Band sentenced to two years

Judge: Russian punk group’s stunt not OK

Vladimir Isachenkov Associated Press

MOSCOW – Three punk rock-style activists who briefly took over a cathedral in a raucous prayer for deliverance from Vladimir Putin were sentenced to two years in prison for hooliganism on Friday, a decision that drew protests around the world as it highlighted the Russian president’s intensifying crackdown on dissent.

Protesters from Moscow to New York and musicians including Madonna and Paul McCartney condemned the prosecution of the three women, members of a band called Pussy Riot.
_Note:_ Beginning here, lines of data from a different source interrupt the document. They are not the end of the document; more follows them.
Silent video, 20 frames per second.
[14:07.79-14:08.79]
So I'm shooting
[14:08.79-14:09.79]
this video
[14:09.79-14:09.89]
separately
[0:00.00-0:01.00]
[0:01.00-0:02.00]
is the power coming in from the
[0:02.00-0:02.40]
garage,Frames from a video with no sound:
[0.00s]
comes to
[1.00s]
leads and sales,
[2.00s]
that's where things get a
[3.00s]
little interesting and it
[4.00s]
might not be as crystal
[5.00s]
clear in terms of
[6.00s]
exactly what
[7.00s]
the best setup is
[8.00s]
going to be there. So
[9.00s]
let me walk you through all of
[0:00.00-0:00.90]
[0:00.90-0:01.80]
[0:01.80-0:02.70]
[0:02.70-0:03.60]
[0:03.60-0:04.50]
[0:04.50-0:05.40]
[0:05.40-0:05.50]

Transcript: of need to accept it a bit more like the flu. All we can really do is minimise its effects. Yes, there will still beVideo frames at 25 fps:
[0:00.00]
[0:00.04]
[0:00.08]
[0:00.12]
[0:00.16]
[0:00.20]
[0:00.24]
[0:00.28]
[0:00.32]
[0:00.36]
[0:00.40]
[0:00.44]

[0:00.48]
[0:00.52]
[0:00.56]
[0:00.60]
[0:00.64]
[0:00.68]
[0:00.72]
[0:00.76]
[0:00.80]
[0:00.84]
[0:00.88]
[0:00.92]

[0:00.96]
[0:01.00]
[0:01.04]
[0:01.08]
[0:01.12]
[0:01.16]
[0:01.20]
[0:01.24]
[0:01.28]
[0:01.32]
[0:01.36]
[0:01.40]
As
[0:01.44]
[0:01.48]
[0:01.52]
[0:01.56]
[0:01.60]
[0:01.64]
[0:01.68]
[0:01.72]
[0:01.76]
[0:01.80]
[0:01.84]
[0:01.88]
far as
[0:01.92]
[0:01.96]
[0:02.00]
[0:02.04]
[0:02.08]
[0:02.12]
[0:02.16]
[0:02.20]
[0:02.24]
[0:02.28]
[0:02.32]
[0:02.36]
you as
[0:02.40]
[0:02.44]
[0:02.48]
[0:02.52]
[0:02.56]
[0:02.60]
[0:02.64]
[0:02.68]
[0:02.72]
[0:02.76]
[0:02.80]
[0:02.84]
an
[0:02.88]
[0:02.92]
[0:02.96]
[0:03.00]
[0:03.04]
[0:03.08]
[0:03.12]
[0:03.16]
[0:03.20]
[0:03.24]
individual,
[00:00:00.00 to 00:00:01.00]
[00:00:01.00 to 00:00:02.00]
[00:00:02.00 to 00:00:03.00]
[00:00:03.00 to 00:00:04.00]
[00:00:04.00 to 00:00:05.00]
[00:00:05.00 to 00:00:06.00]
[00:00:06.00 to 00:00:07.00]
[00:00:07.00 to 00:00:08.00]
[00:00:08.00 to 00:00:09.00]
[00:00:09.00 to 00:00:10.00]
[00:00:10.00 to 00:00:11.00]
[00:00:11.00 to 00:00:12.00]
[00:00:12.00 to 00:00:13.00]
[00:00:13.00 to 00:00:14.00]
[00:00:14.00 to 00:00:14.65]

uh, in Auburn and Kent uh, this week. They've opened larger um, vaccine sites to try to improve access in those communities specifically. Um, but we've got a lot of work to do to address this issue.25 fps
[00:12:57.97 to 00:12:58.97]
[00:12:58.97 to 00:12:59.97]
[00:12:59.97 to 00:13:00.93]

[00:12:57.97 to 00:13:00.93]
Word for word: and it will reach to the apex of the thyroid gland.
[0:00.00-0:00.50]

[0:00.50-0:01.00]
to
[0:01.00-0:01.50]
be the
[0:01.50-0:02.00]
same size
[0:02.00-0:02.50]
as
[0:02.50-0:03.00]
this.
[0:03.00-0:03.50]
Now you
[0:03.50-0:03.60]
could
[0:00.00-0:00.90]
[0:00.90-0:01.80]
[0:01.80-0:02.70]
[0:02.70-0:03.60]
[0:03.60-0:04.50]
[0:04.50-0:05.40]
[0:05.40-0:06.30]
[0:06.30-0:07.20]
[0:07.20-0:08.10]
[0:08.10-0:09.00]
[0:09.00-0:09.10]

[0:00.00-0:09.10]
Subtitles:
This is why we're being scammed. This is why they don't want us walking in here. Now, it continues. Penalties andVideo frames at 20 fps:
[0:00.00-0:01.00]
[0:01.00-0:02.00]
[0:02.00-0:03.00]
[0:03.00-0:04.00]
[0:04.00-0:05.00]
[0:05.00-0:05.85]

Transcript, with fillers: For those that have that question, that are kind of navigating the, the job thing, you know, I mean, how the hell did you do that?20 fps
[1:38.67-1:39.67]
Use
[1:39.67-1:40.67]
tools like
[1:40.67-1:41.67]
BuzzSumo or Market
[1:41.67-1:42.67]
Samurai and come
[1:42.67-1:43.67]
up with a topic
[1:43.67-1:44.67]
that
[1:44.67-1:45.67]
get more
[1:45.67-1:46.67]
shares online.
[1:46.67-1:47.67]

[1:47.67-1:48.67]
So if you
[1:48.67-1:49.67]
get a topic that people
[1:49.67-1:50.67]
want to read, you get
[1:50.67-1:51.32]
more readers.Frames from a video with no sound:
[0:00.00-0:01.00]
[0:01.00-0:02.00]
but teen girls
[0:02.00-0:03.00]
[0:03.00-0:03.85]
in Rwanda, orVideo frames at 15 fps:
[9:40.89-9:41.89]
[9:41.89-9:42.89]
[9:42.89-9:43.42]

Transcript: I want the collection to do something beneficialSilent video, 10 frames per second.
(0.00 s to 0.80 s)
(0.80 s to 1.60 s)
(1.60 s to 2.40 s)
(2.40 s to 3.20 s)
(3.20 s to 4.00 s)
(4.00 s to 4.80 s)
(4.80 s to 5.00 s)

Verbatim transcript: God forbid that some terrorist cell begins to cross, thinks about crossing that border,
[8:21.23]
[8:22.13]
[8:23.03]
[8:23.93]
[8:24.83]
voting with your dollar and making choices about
Several countries, including the U.S., and even some Kremlin loyalists decried the verdict.

Nadezhda Tolokonnikova, 22, Maria Alekhina, 24, and Yekaterina Samutsevich, 30, were arrested in March after performing a “punk prayer” in Christ the Savior Cathedral, dancing and high-kicking as they called on the Virgin Mary to save Russia from Putin, who was elected to a third term as Russia’s president two weeks later.

Judge Marina Syrova ruled Friday that the band members had “committed hooliganism driven by religious hatred.” She rejected the women’s arguments that they were protesting the Russian Orthodox Church’s support for Putin and didn’t intend to offend religious believers.

Putin himself had said the band members shouldn’t be judged too harshly, creating expectations that they could be sentenced to time served and freed in the courtroom. This, however, would have left the impression that Putin had bowed to public pressure, something he has resisted throughout his 12 years in power.

Kremlin spokesman Dmitry Peskov said that Putin couldn’t intervene in the judicial process and refused to comment on the sentence.

When the sentence was announced, shouts of “down with the police state” rose from a crowd of hundreds of Pussy Riot supporters outside the courtroom. More than 50 people were detained, including former world chess champion Garry Kasparov, who said police beat him.

Protesters donned the colorful balaclavas that have become a symbol of the band in many European and U.S. cities, though no single protest outside Moscow drew more than a few hundred people.

In Kiev, Ukraine, four women, one of whom was topless, used a chain saw to cut down a cross. About 40 protesters gathered in New York held up banners that read: “We are all hooligans.”

The crowd in Moscow included many of the prominent writers, journalists and opposition partisans who spearheaded the mass protests that shook the city over the winter and spring. Pussy Riot was an obscure band of activists for much of that time, and some fellow opponents of Putin disapproved of their tactics, but they rallied to the group’s defense after the March arrests.

For three hours as the judge read the verdict, the defendants stood in handcuffs in a glass cage in the courtroom, the same one where oil tycoon Mikhail Khodorkovsky, another Putin opponent, was convicted two years ago.

The three women smiled sadly as the judge recounted testimony of prosecution witnesses accusing them of sacrilege and “devilish dances” in the church and said that their feminist views made them hate the Orthodox religion.